# Required work
I'd like the entries reproduced exactly, with the images omitted.

[Collected data entries]
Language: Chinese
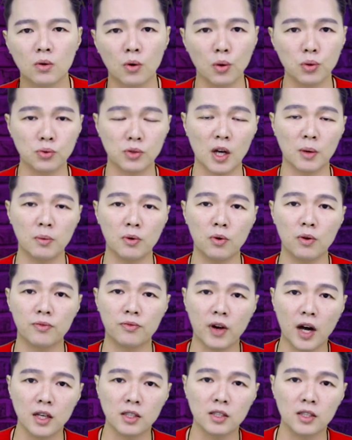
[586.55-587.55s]
或许他们会
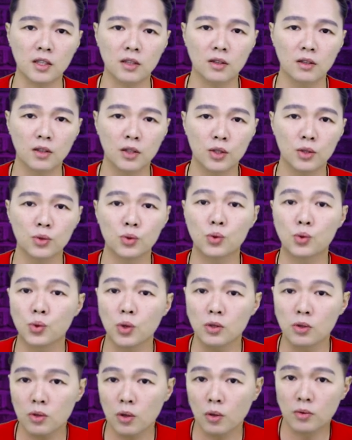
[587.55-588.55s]
发现，
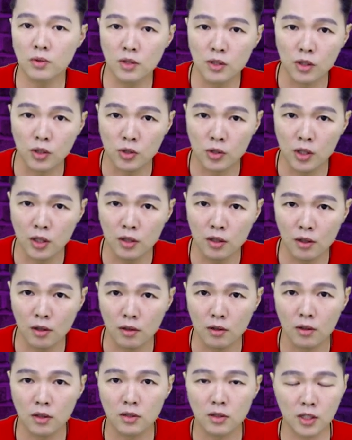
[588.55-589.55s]
尊重自己的身
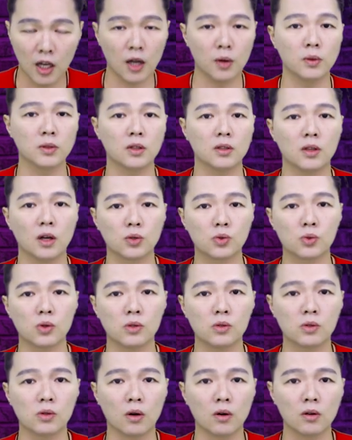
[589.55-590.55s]
体才会得到
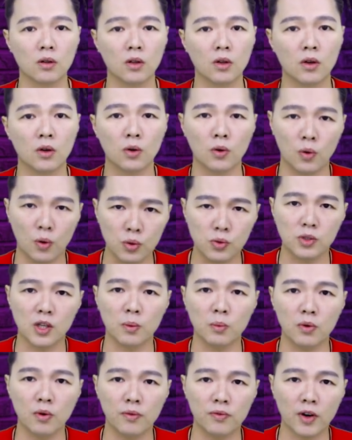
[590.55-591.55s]
尊重；或许
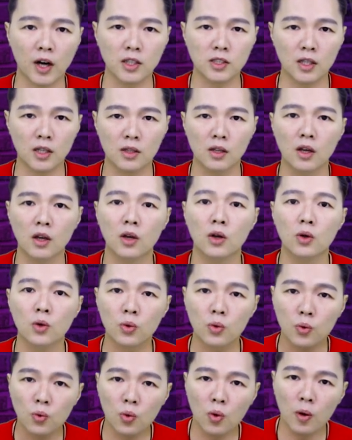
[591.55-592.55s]
他们会发现，
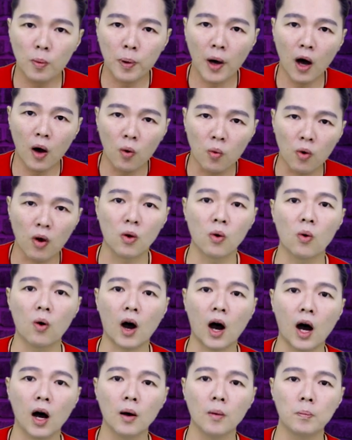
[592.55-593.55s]
约炮文
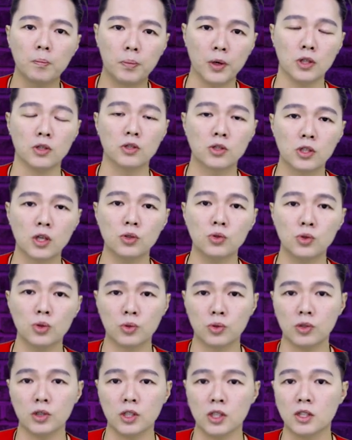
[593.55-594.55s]
化本身
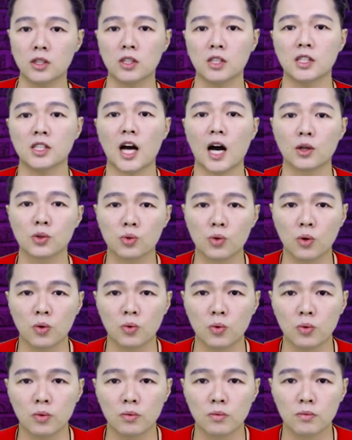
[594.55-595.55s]
就是一个极大错
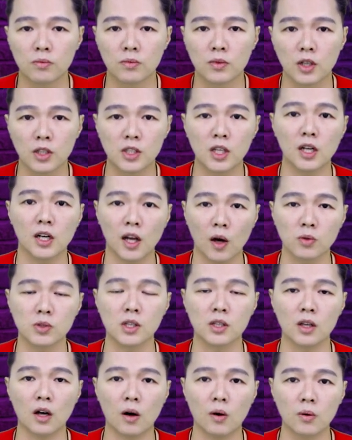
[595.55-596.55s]
误，而且了
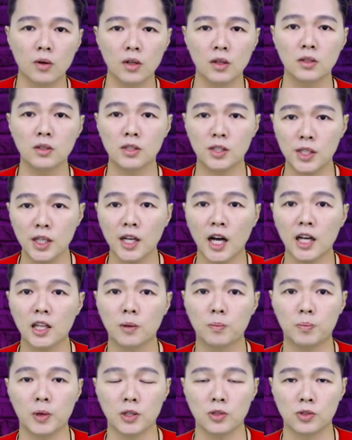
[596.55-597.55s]
解到性爱
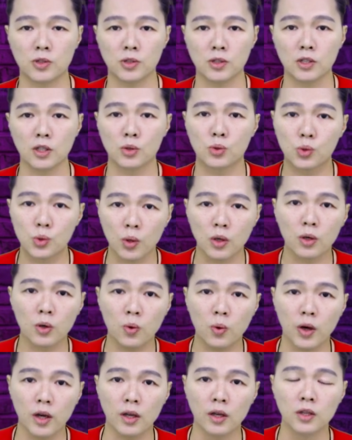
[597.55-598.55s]
的本质的尊
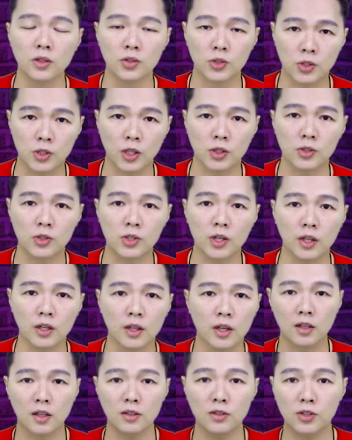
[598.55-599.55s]
贵、神圣
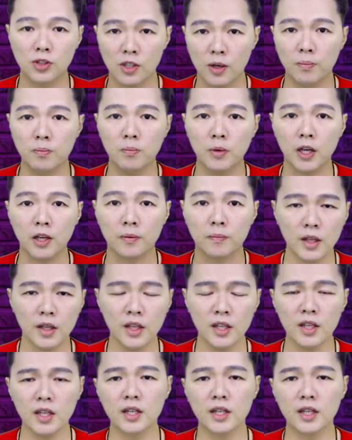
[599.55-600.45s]
跟生命，一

# Completed task
Language: Chinese
[586.55-587.55s]
或许他们会
[587.55-588.55s]
发现，
[588.55-589.55s]
尊重自己的身
[589.55-590.55s]
体才会得到
[590.55-591.55s]
尊重；或许
[591.55-592.55s]
他们会发现，
[592.55-593.55s]
约炮文
[593.55-594.55s]
化本身
[594.55-595.55s]
就是一个极大错
[595.55-596.55s]
误，而且了
[596.55-597.55s]
解到性爱
[597.55-598.55s]
的本质的尊
[598.55-599.55s]
贵、神圣
[599.55-600.45s]
跟生命，一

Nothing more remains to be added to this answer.